On croit savoir ce qui est derrière ou avant, savoir d’où ça vient, mais qu’est-ce qu’une couleur ? Bien entendu, on connaît le bleu, le rouge, le vert et les autres, qu’elles soient terre ou pigments ou chimie, et pourtant ne les traite-t-on pas comme si chacune n’était qu’un nom, niant par ce renvoi une certaine abondance et même une certaine éloquence dont l’effet n’est pas en nous une simple impression rétinienne puisqu’il remue la partie très obscure où pousse la langue ? Le seul regard ne suffit pas à la peinture : il lui faut aussi du corps, sans doute parce qu’elle en est un, du moins dans cette épaisseur que possède un tableau de Mathias Pérez. Épaisseur que la répétition du dessin dote d’une apparence qui la fait oublier, comme le visage fait oublier le ventre.
Mais la couleur ? Les patrons de l’art contemporain, qui n’ont de goût que pour les pompiers du concept, refusent l’espace dont s’épaissit la couleur et lui interdisent donc de respirer en nous. Pas d’ailes, pas de cœur, pas de sexe, juste quelques idées vite transformées en choses. L’esthétique est devenue l’alibi de la marchandise et le siège de l’officiel. Au contraire, la bonne pâte qui compose la peinture de Mathias Pérez nous replace dans la vitalité indispensable au risque de faire comme au risque de voir : la matière et la chair ne sont pas un choix, elles nous constituent et portent en elles une dynamique qu’il s’agit de transformer de l’intérieur. Hors de ce travail interne, tout est parade sans engagement, sans danger, sans aventure.
La couleur ressemble si bien à cette forme du dedans qu’on pourrait croire qu’il en est l’énergie rendue visible. Ou bien le langage purement énergétique.
– Je vais prendre un autre vert…
Cette fois la couleur est dans une boîte, dont Mathias peine à soulever le couvercle. L’étiquette annonce : vert de cadmium. Ce vert est si vivement vert qu’il fait paraître le cinabre tout jaune. Mathias le touille avec un plaisir gourmand. Son premier geste a une ampleur douce. On entend un petit glissement humide : ce n’est pas un trait qui s’allonge derrière le pinceau, mais une traînée luisante et charnue. Les poils ne lèchent pas la surface : ils suscitent une mince houle de lumière, un ourlet intime. Le tableau change complètement d’aspect en quelques minutes.

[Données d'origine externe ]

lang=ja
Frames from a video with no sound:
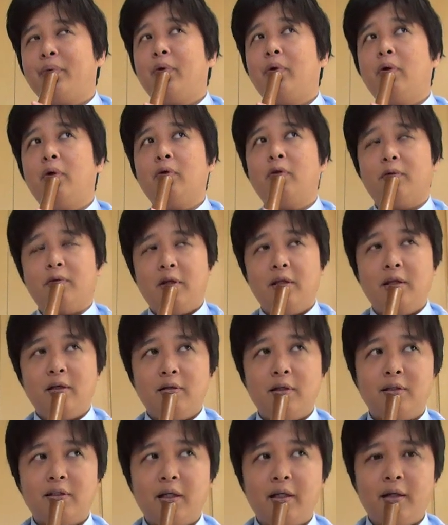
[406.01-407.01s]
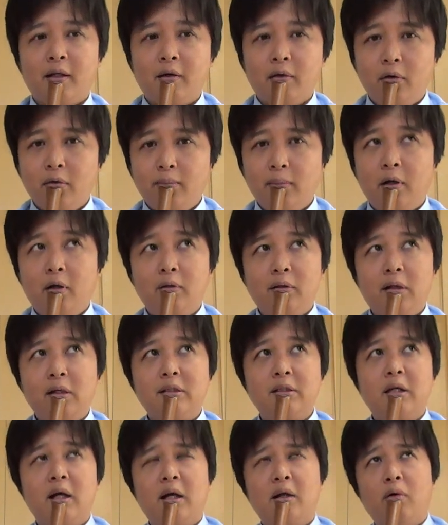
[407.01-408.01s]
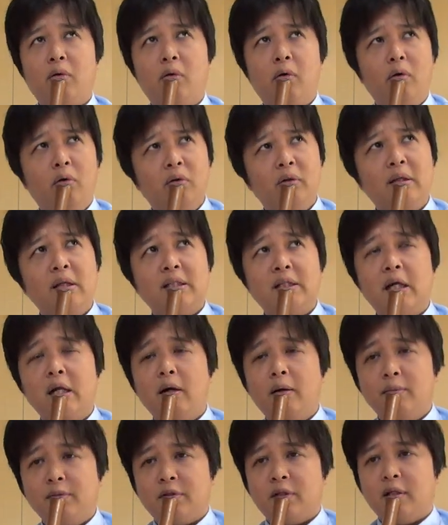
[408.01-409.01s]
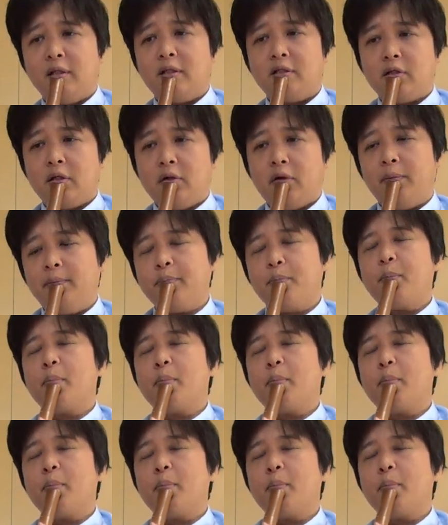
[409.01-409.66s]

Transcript: この音聞いてくださいね。まあ、同じ、あの、音程違うかもしれないですけど。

Que le dessin soit souligné n’est pas ce qui compte, bien que l’œil trouve là une sorte d’appui. L’important est dans la massivité légère que prend l’ensemble et qui produit un espacement dont la vue s’emplit avec un bonheur que l’artiste interrompt tout à coup en déclarant :
– Les couleurs, après tout, ça m’est égal, sauf que j’aime le vert, tous les verts, alors que je ne réussis jamais rien avec le bleu… Je n’y arrive pas, c’est une couleur qui me bloque…
Il touille à nouveau, et ce geste semble donner du temps à son regard, mais le voici qui entreprend de recouvrir de cadmium tous les sillons de cinabre.
– Pourquoi ?
– Pour qu’on le devine en dessous comme une lumière sous la porte ou sur les bords d’un volet… qu’on le sente monter, pousser…
Cette fois, la main va très vite et l’épaule la suit et le dos, avec des plongées brusques, des virages, des remontées, qui indiquent une précipitation goulue, sensuelle. Puis, à mesure que le tableau verdoie, le regard ne s’attache plus qu’à la circulation de la couleur, à son réseau qui fait courir là-bas, mais aussi en l’air, les veines ouvertes de la lumière.